> _ACTIVITY_:
Copy the lines below, please, starting with the one that contains "[0:02.70-0:03.60]" and ending with the last. Pictures stay out.

Saved entries:
--
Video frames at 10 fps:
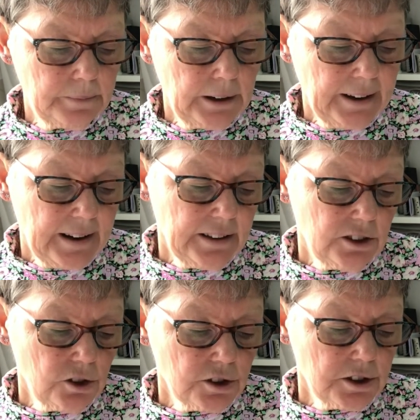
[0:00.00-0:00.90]
Again,
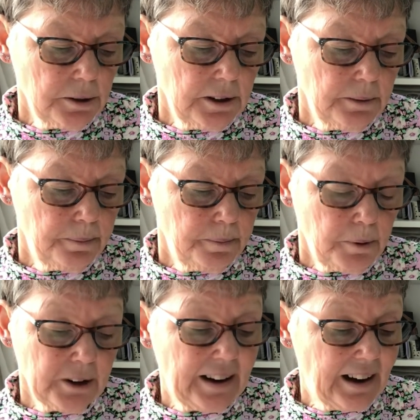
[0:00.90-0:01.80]
it does the
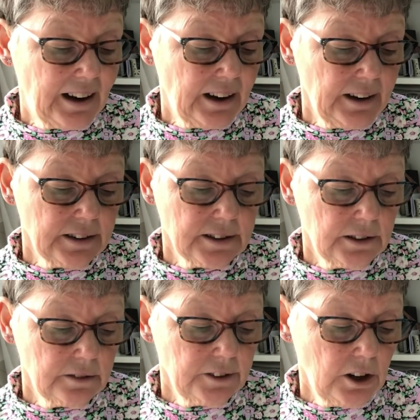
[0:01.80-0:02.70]
body height,
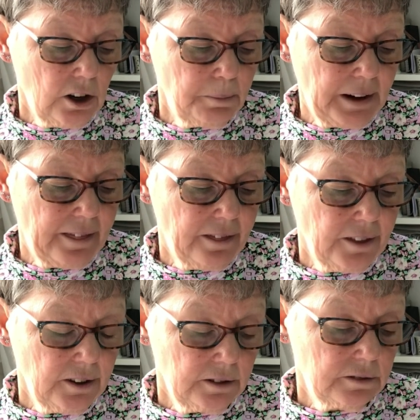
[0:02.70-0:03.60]
the arm length,
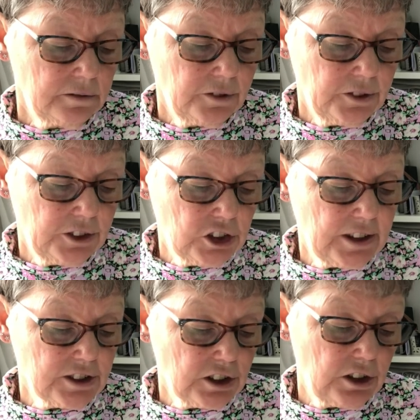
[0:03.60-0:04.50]
the
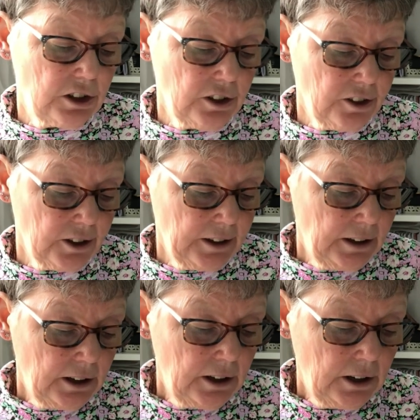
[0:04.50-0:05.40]
chest girth,
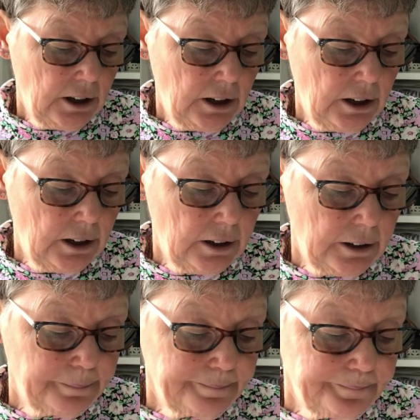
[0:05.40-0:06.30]

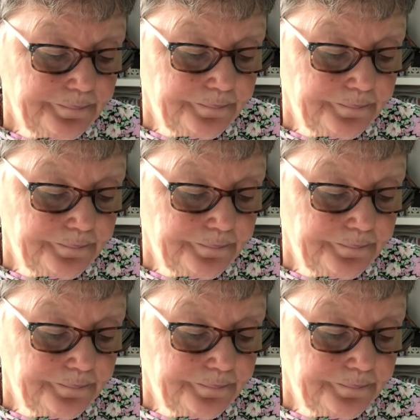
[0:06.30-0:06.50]
and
--
> _TASK OUTPUT_:
[0:02.70-0:03.60]
the arm length,
[0:03.60-0:04.50]
the
[0:04.50-0:05.40]
chest girth,
[0:05.40-0:06.30]

[0:06.30-0:06.50]
and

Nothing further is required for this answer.